Shirley Massachusetts, 1890

Shirley is situated in the northwesterly section of Middlesex County, 40 miles northwest from Boston on the Fitchburg Railroad, which has a station at Shirley village, in the southern part of the town. The Peterboro and Shirley Branch follows on the opposite side of the Squannacook River, which forms the northeastern line of the town. Groton adjoins on the northeast, Ayer and Harvard on the east, the latter and Lancaster on the south, and Lunenburg on the west.

The assessed area is 9,255 acres. Upwards of 4,000 acres are woodland, containing much oak and hard pine. There are many small hills and several ponds. Malpus Brook crosses the middle of the town to the Nashua, having Woodsville near the latter river. Nashua River forms half the eastern line; receiving from Catacunnemug Pond, at the western border, a stream furnishing the power for Shirley village. The soil of the uplands is light and sandy, and devoted to forests, while along the streams is much good intervale. Apples, pears and cranberries are raised in large quantities.

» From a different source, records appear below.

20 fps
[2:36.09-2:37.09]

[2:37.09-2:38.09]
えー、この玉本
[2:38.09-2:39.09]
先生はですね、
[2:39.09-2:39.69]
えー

The product of the 112 farms, in 1885, was reported in the census as $107,753. There is a cotton mill, employing in June, 1885, 57 persons; the paper mill employed 8, and the suspender factory, 17. Other manufactures were lumber, leather, hoops, baskets, brushes, brooms, straw goods, wrought stone, agricultural implements and metallic goods. The value of the aggregate manufactured product was $85,016. The population was 1,242, of whom 292 were legal voters. The valuation in 1888 was $639,018, with a tax-rate of $12 on $1,000. There were 290 taxed dwelling-houses.

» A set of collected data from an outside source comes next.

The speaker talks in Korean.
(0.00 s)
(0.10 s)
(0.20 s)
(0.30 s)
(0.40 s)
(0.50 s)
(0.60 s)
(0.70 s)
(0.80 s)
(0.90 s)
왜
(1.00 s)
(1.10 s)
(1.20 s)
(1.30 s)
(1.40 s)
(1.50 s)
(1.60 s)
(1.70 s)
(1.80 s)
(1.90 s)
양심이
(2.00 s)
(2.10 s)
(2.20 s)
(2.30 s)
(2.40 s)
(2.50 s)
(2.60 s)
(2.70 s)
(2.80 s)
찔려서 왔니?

The post-offices are Shirley (centre) and South Shirley. North Shirley is a small hamlet, and at the extreme south is located a, Shaker community. The town has six public school-houses, valued at $4,000. The town library has some 3,000 volumes, and the First Parish Ladies' Library Association has about 2,000. Two weekly papers the "Oracle" and the "Union" are published here. The churches are the Baptist, Congregationalist, Unitarian, Universalist and Shaker.

The territory of this town was detached from Groton, and incorporated, January 5, 1753; being named in honor of Governor William Shirley. Daniel Parker (1782-1846), a lawyer, and a brigadier-general of the U.S. army, and Mrs. Sarah C. Edgarton Mayo (1819-1848), a popular author and editor, were natives of this town.